#### [What this task involves]
An exact copy of the data is needed, one that excludes all pictures.

═════ Recorded data

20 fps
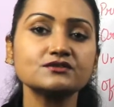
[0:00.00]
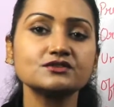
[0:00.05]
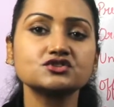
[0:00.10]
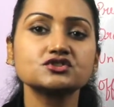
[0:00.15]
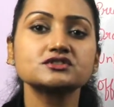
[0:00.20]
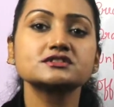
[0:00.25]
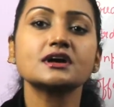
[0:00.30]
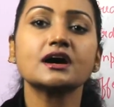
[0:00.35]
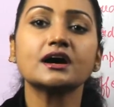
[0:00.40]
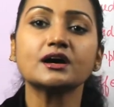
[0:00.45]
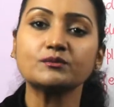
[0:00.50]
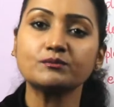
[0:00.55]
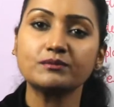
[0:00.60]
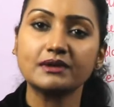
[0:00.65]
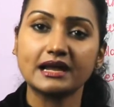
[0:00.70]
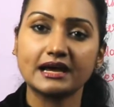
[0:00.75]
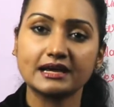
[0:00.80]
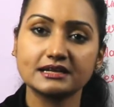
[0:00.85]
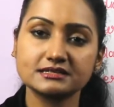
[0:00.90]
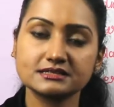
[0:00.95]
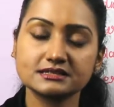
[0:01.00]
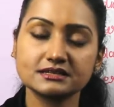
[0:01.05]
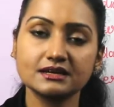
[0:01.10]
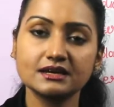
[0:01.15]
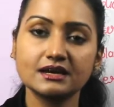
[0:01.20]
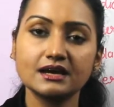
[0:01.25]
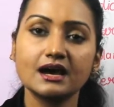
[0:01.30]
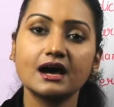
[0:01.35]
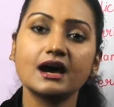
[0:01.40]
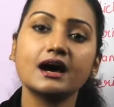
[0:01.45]
which is unplanned.
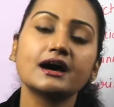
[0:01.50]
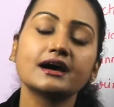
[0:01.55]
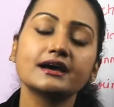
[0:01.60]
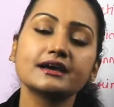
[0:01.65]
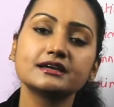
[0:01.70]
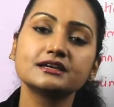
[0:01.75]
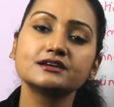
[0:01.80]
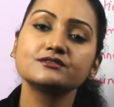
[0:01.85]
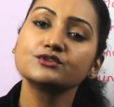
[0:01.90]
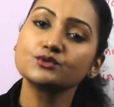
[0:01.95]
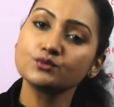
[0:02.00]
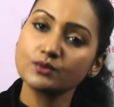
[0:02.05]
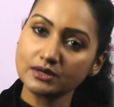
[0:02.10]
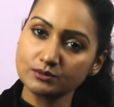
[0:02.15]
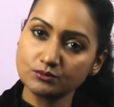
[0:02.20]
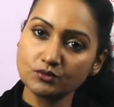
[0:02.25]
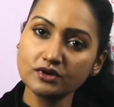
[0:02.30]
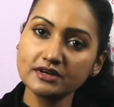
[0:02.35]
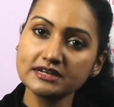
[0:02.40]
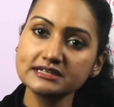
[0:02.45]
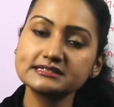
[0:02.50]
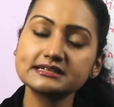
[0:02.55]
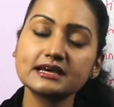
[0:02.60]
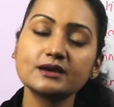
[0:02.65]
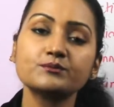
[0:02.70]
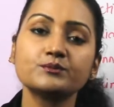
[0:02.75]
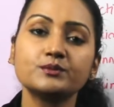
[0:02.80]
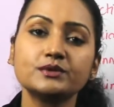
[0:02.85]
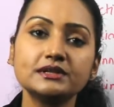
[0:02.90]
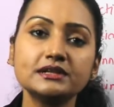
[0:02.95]
I give you one more
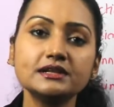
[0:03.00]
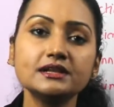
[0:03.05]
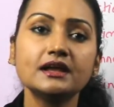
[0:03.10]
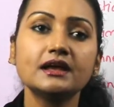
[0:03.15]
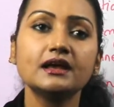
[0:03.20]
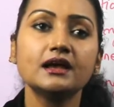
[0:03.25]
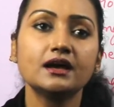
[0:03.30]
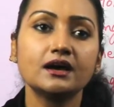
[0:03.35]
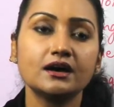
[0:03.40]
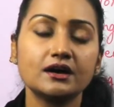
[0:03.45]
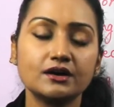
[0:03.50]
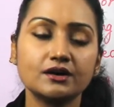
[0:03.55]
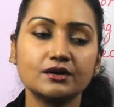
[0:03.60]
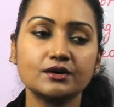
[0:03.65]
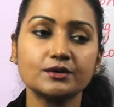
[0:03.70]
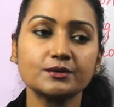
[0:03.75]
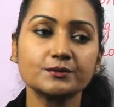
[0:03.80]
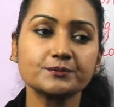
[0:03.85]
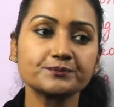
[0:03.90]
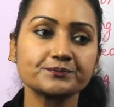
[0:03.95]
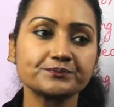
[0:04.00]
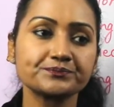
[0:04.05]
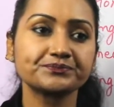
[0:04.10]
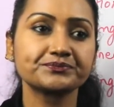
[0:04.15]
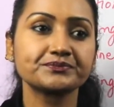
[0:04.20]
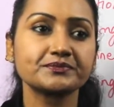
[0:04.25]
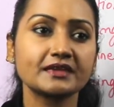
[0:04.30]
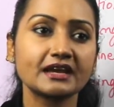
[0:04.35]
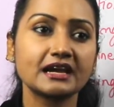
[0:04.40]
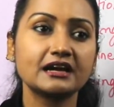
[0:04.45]
example.
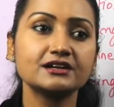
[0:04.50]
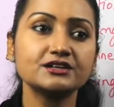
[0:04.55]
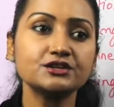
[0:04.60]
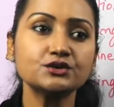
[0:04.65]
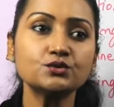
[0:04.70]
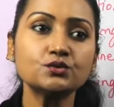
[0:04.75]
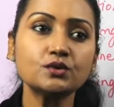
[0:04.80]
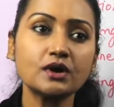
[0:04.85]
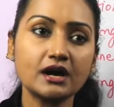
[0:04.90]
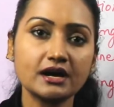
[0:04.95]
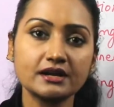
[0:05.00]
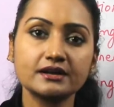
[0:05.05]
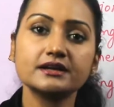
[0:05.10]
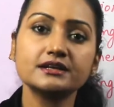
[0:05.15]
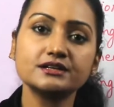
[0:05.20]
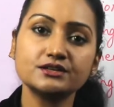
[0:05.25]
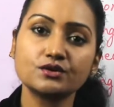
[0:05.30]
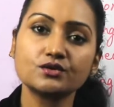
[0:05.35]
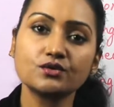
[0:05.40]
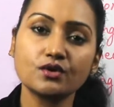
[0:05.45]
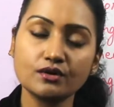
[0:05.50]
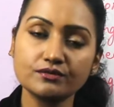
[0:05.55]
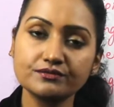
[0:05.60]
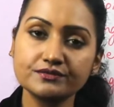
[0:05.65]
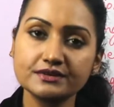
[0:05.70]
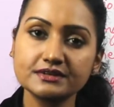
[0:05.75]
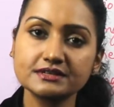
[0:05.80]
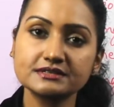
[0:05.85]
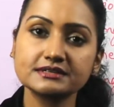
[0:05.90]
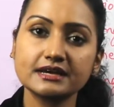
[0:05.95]
You are in your
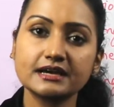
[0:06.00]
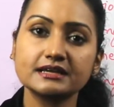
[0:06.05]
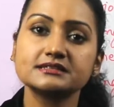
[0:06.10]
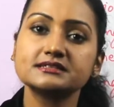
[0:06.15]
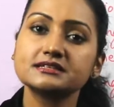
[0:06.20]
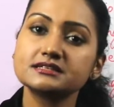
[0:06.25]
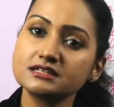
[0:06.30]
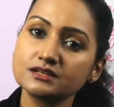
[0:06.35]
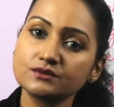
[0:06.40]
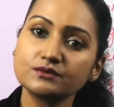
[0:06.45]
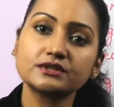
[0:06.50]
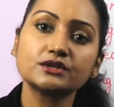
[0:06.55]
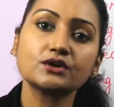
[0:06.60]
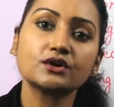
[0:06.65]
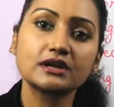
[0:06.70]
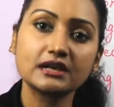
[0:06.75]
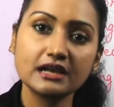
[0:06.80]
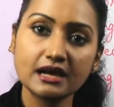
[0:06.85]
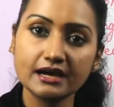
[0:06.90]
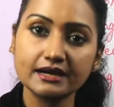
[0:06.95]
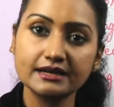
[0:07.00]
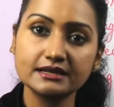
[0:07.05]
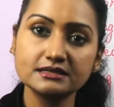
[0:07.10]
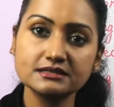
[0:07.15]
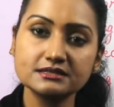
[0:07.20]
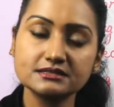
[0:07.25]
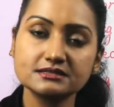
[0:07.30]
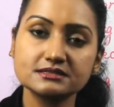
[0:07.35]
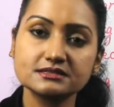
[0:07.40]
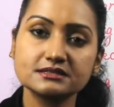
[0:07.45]
office and sitting with your
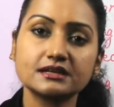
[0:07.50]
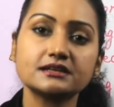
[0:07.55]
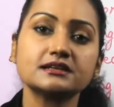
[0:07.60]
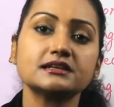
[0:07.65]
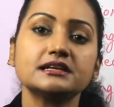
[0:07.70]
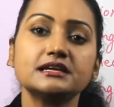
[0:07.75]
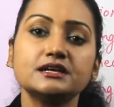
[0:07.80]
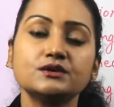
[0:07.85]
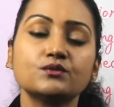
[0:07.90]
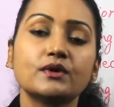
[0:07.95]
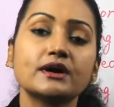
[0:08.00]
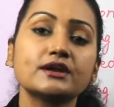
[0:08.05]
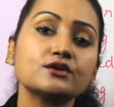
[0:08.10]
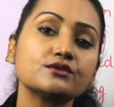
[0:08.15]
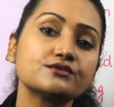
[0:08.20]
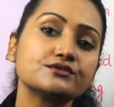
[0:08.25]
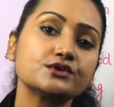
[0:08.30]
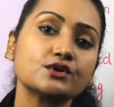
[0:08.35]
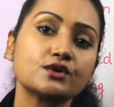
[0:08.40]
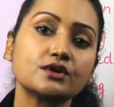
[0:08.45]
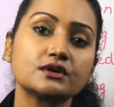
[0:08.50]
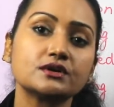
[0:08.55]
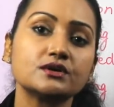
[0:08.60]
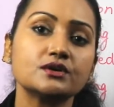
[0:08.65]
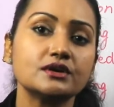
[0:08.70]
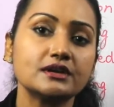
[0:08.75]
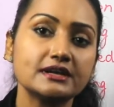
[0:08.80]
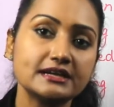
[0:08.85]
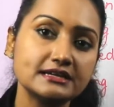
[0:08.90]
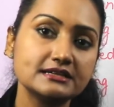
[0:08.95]
client. Suddenly one of your
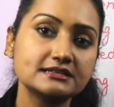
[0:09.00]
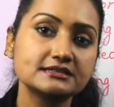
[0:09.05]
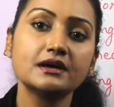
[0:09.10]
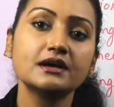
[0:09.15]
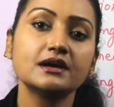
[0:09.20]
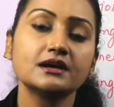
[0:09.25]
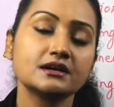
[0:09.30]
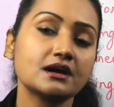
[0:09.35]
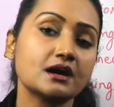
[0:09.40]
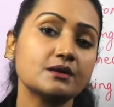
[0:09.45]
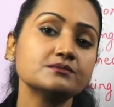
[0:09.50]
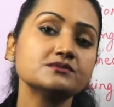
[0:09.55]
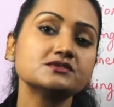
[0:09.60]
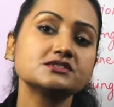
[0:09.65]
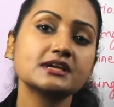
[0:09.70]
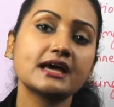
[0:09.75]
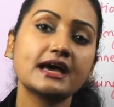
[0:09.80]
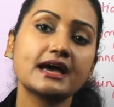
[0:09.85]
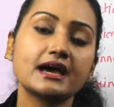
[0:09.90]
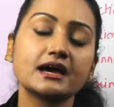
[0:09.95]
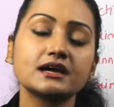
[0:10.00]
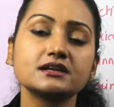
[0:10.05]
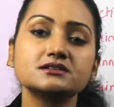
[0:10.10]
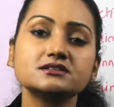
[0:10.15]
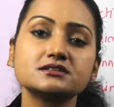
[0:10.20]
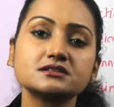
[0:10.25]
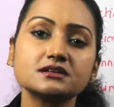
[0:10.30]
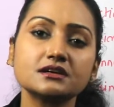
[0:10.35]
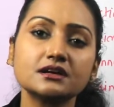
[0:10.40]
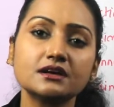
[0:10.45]
colleagues comes and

══════════

#### [Answer area]
20 fps
[0:00.00]
[0:00.05]
[0:00.10]
[0:00.15]
[0:00.20]
[0:00.25]
[0:00.30]
[0:00.35]
[0:00.40]
[0:00.45]
[0:00.50]
[0:00.55]
[0:00.60]
[0:00.65]
[0:00.70]
[0:00.75]
[0:00.80]
[0:00.85]
[0:00.90]
[0:00.95]
[0:01.00]
[0:01.05]
[0:01.10]
[0:01.15]
[0:01.20]
[0:01.25]
[0:01.30]
[0:01.35]
[0:01.40]
[0:01.45]
which is unplanned.
[0:01.50]
[0:01.55]
[0:01.60]
[0:01.65]
[0:01.70]
[0:01.75]
[0:01.80]
[0:01.85]
[0:01.90]
[0:01.95]
[0:02.00]
[0:02.05]
[0:02.10]
[0:02.15]
[0:02.20]
[0:02.25]
[0:02.30]
[0:02.35]
[0:02.40]
[0:02.45]
[0:02.50]
[0:02.55]
[0:02.60]
[0:02.65]
[0:02.70]
[0:02.75]
[0:02.80]
[0:02.85]
[0:02.90]
[0:02.95]
I give you one more
[0:03.00]
[0:03.05]
[0:03.10]
[0:03.15]
[0:03.20]
[0:03.25]
[0:03.30]
[0:03.35]
[0:03.40]
[0:03.45]
[0:03.50]
[0:03.55]
[0:03.60]
[0:03.65]
[0:03.70]
[0:03.75]
[0:03.80]
[0:03.85]
[0:03.90]
[0:03.95]
[0:04.00]
[0:04.05]
[0:04.10]
[0:04.15]
[0:04.20]
[0:04.25]
[0:04.30]
[0:04.35]
[0:04.40]
[0:04.45]
example.
[0:04.50]
[0:04.55]
[0:04.60]
[0:04.65]
[0:04.70]
[0:04.75]
[0:04.80]
[0:04.85]
[0:04.90]
[0:04.95]
[0:05.00]
[0:05.05]
[0:05.10]
[0:05.15]
[0:05.20]
[0:05.25]
[0:05.30]
[0:05.35]
[0:05.40]
[0:05.45]
[0:05.50]
[0:05.55]
[0:05.60]
[0:05.65]
[0:05.70]
[0:05.75]
[0:05.80]
[0:05.85]
[0:05.90]
[0:05.95]
You are in your
[0:06.00]
[0:06.05]
[0:06.10]
[0:06.15]
[0:06.20]
[0:06.25]
[0:06.30]
[0:06.35]
[0:06.40]
[0:06.45]
[0:06.50]
[0:06.55]
[0:06.60]
[0:06.65]
[0:06.70]
[0:06.75]
[0:06.80]
[0:06.85]
[0:06.90]
[0:06.95]
[0:07.00]
[0:07.05]
[0:07.10]
[0:07.15]
[0:07.20]
[0:07.25]
[0:07.30]
[0:07.35]
[0:07.40]
[0:07.45]
office and sitting with your
[0:07.50]
[0:07.55]
[0:07.60]
[0:07.65]
[0:07.70]
[0:07.75]
[0:07.80]
[0:07.85]
[0:07.90]
[0:07.95]
[0:08.00]
[0:08.05]
[0:08.10]
[0:08.15]
[0:08.20]
[0:08.25]
[0:08.30]
[0:08.35]
[0:08.40]
[0:08.45]
[0:08.50]
[0:08.55]
[0:08.60]
[0:08.65]
[0:08.70]
[0:08.75]
[0:08.80]
[0:08.85]
[0:08.90]
[0:08.95]
client. Suddenly one of your
[0:09.00]
[0:09.05]
[0:09.10]
[0:09.15]
[0:09.20]
[0:09.25]
[0:09.30]
[0:09.35]
[0:09.40]
[0:09.45]
[0:09.50]
[0:09.55]
[0:09.60]
[0:09.65]
[0:09.70]
[0:09.75]
[0:09.80]
[0:09.85]
[0:09.90]
[0:09.95]
[0:10.00]
[0:10.05]
[0:10.10]
[0:10.15]
[0:10.20]
[0:10.25]
[0:10.30]
[0:10.35]
[0:10.40]
[0:10.45]
colleagues comes and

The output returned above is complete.